- Sant'Agostino Location of Sant'Agostino in Italy
- Coordinates: 44°48′N 11°23′E﻿ / ﻿44.800°N 11.383°E
- Country: Italy
- Region: Emilia-Romagna
- Province: Ferrara (FE)
- Comune: Terre del Reno

Area
- • Total: 35.2 km^{2} (13.6 sq mi)
- Elevation: 15 m (49 ft)

Population (31 December 2010)
- • Total: 7,106
- • Density: 202/km^{2} (523/sq mi)
- Time zone: UTC+1 (CET)
- • Summer (DST): UTC+2 (CEST)
- Postal code: 44047
- Dialing code: 0532

= Sant'Agostino, Emilia–Romagna =

Sant'Agostino was a comune (municipality) in the Province of Ferrara in the Italian region Emilia-Romagna, located about 35 km north of Bologna and about 20 km west of Ferrara.
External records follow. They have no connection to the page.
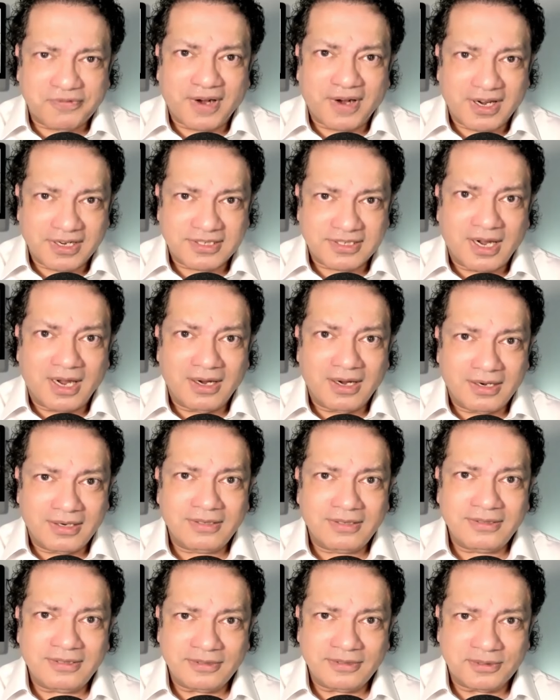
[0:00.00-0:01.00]

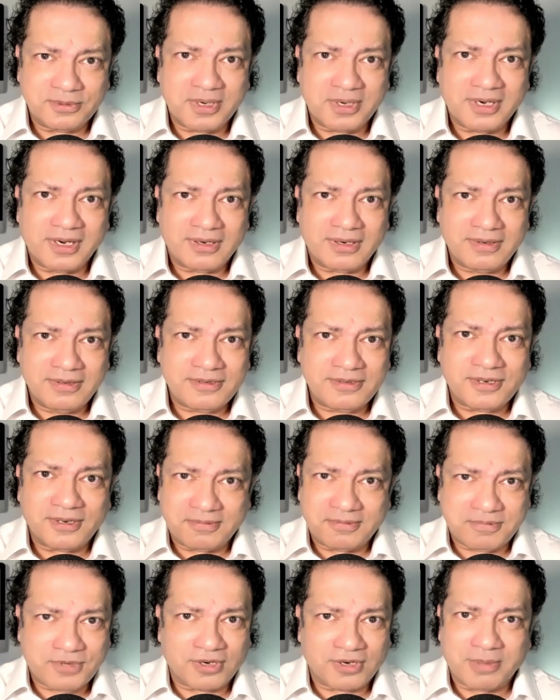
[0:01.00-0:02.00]
Isaiah, who we'll t-
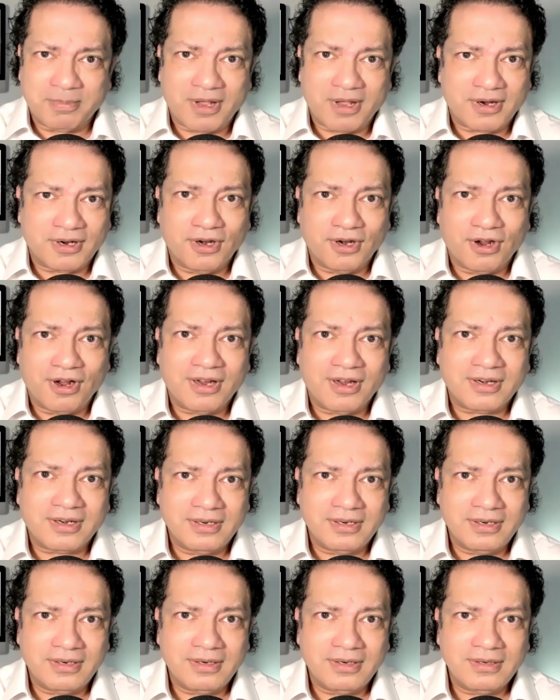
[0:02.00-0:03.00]
talk about a lot,
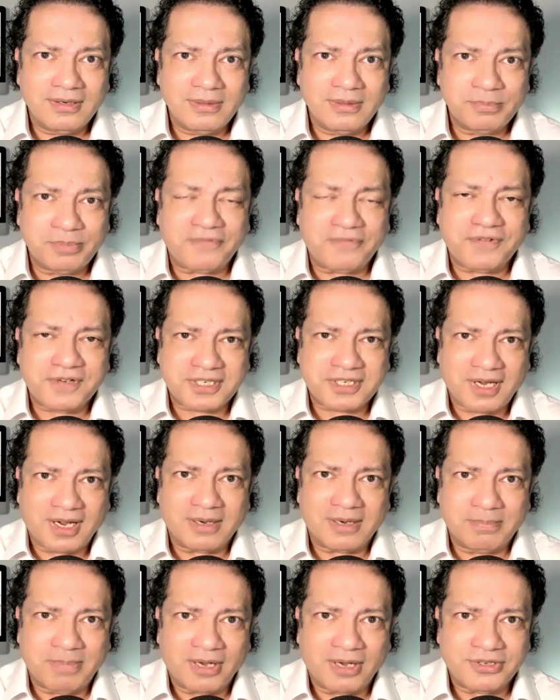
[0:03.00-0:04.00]
prophesied
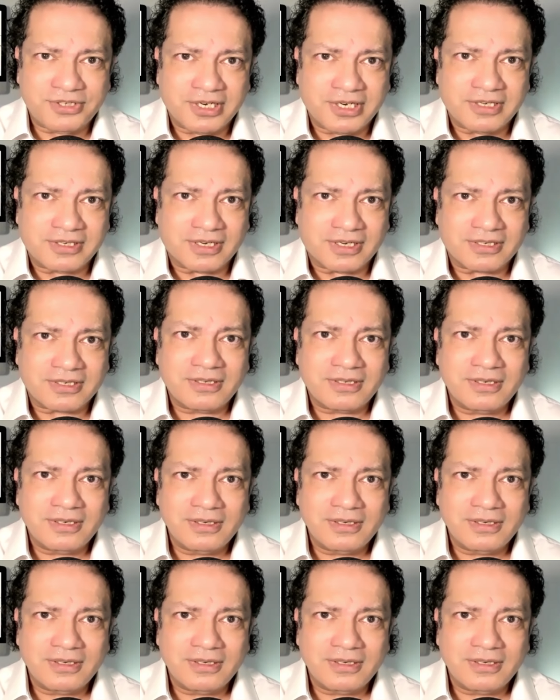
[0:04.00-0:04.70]
about Jesus.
From 1 January 2017 the comune was unified with Mirabello and the new municipality took the name of Terre del Reno.

==Earthquake victims==
Two workers died in a Sant'Agostino ceramics factory when the building collapsed during an earthquake which hit the region in the early morning of May 20, 2012.

The following day the affected region, which extended to Lombardy and Veneto, experienced a succession of aftershocks, the strongest of which took place in the early afternoon and was itself rated at 5.1 on the Richter scale.